Stored data entries
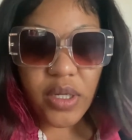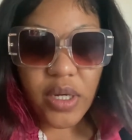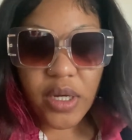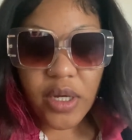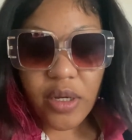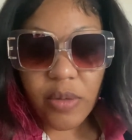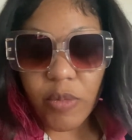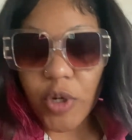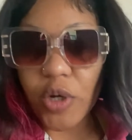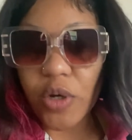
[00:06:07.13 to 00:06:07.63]

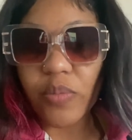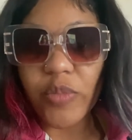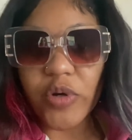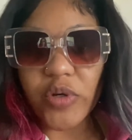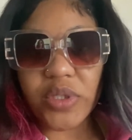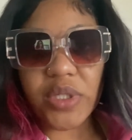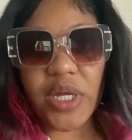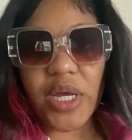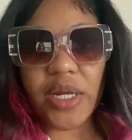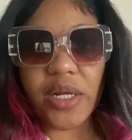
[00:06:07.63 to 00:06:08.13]
um
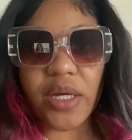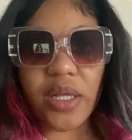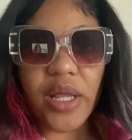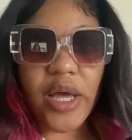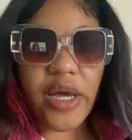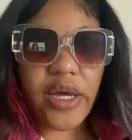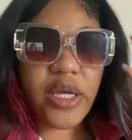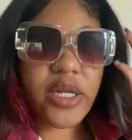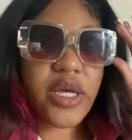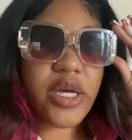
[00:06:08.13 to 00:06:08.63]
almost nine
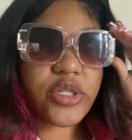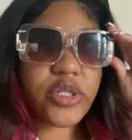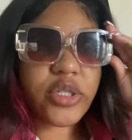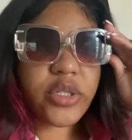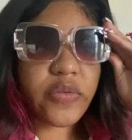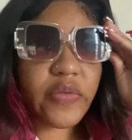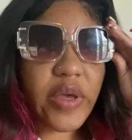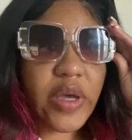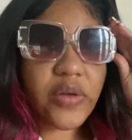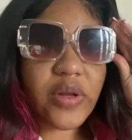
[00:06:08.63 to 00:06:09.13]
o'clock and I
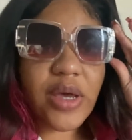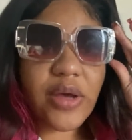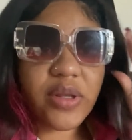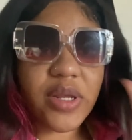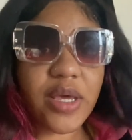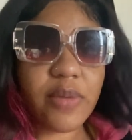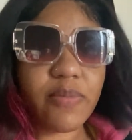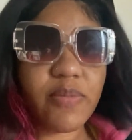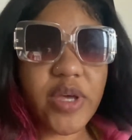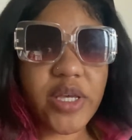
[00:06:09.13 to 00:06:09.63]
just found out
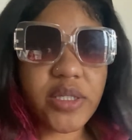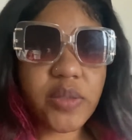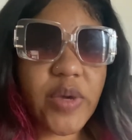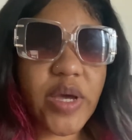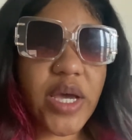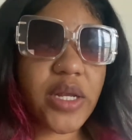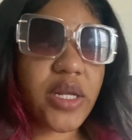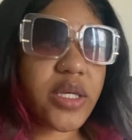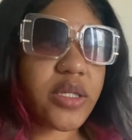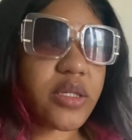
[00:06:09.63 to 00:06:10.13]
that Best
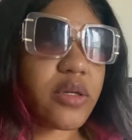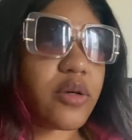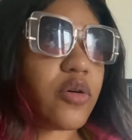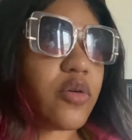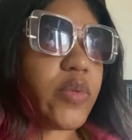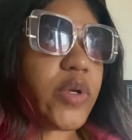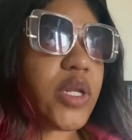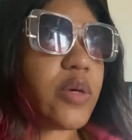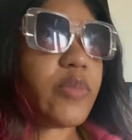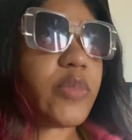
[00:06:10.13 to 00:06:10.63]
Buy doesn't
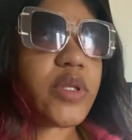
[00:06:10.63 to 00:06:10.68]
open up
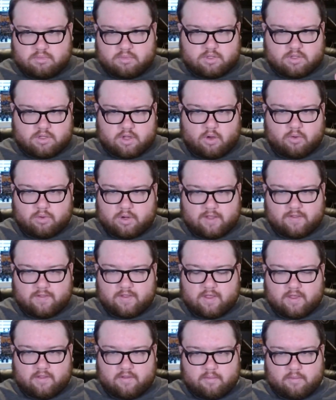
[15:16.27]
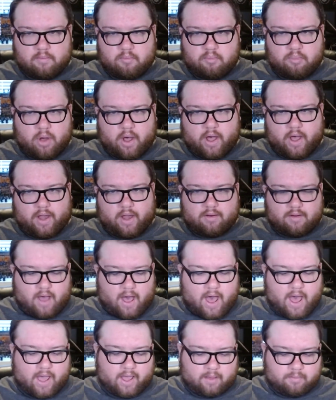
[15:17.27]
don't need these, but
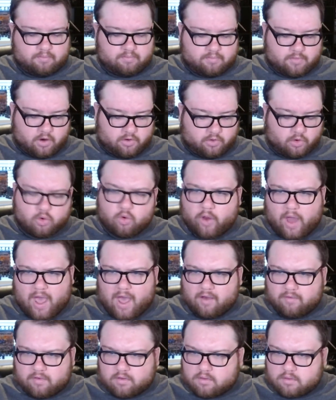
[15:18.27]
they're cool to have.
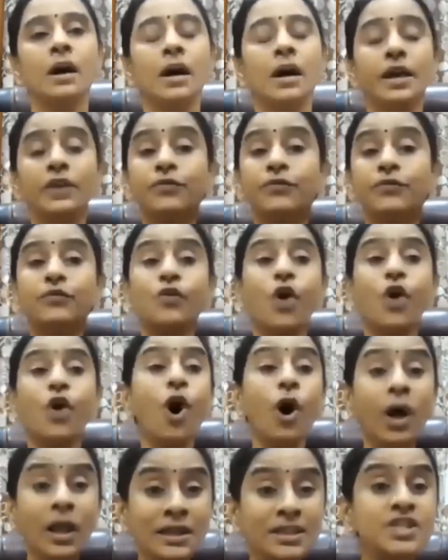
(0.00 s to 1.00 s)
if
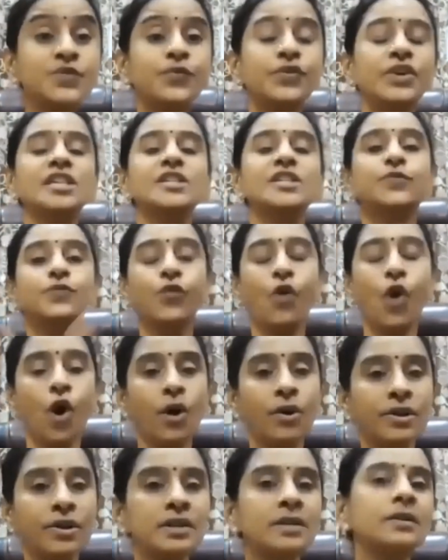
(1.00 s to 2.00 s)
all this feels
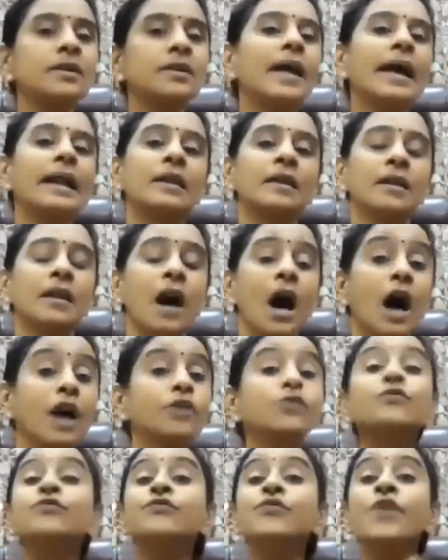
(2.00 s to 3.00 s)
foreign and
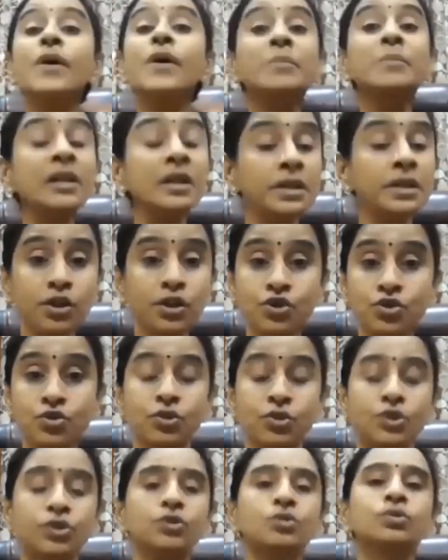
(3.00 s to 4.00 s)
unfamiliar
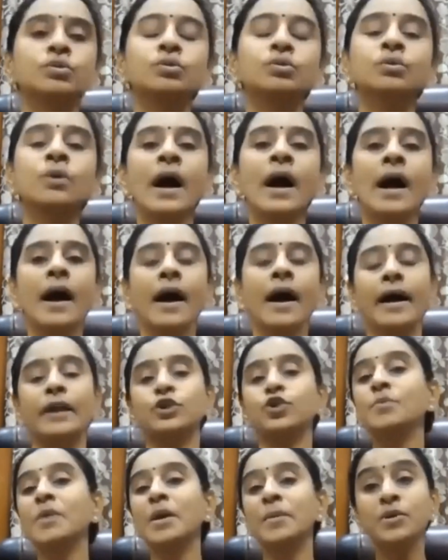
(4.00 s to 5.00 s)
to you,
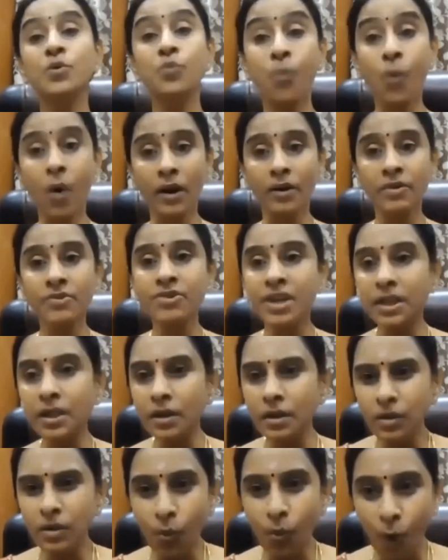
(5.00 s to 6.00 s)
and you may be
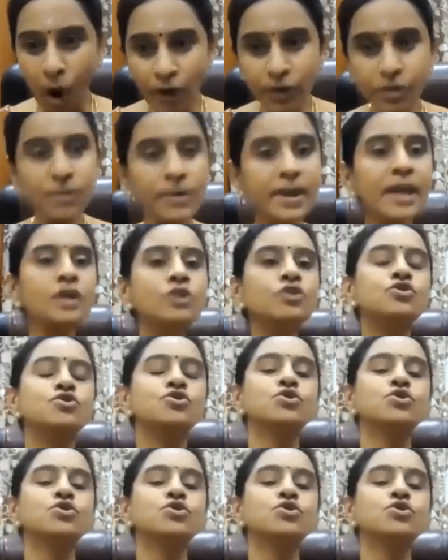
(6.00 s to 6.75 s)
wondering what you can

◆ What the exercise asks
What the records say must be written out exactly, with none of their pictures.

◆ Problem solution
[00:06:07.13 to 00:06:07.63]

[00:06:07.63 to 00:06:08.13]
um
[00:06:08.13 to 00:06:08.63]
almost nine
[00:06:08.63 to 00:06:09.13]
o'clock and I
[00:06:09.13 to 00:06:09.63]
just found out
[00:06:09.63 to 00:06:10.13]
that Best
[00:06:10.13 to 00:06:10.63]
Buy doesn't
[00:06:10.63 to 00:06:10.68]
open up
[15:16.27]
[15:17.27]
don't need these, but
[15:18.27]
they're cool to have.
(0.00 s to 1.00 s)
if
(1.00 s to 2.00 s)
all this feels
(2.00 s to 3.00 s)
foreign and
(3.00 s to 4.00 s)
unfamiliar
(4.00 s to 5.00 s)
to you,
(5.00 s to 6.00 s)
and you may be
(6.00 s to 6.75 s)
wondering what you can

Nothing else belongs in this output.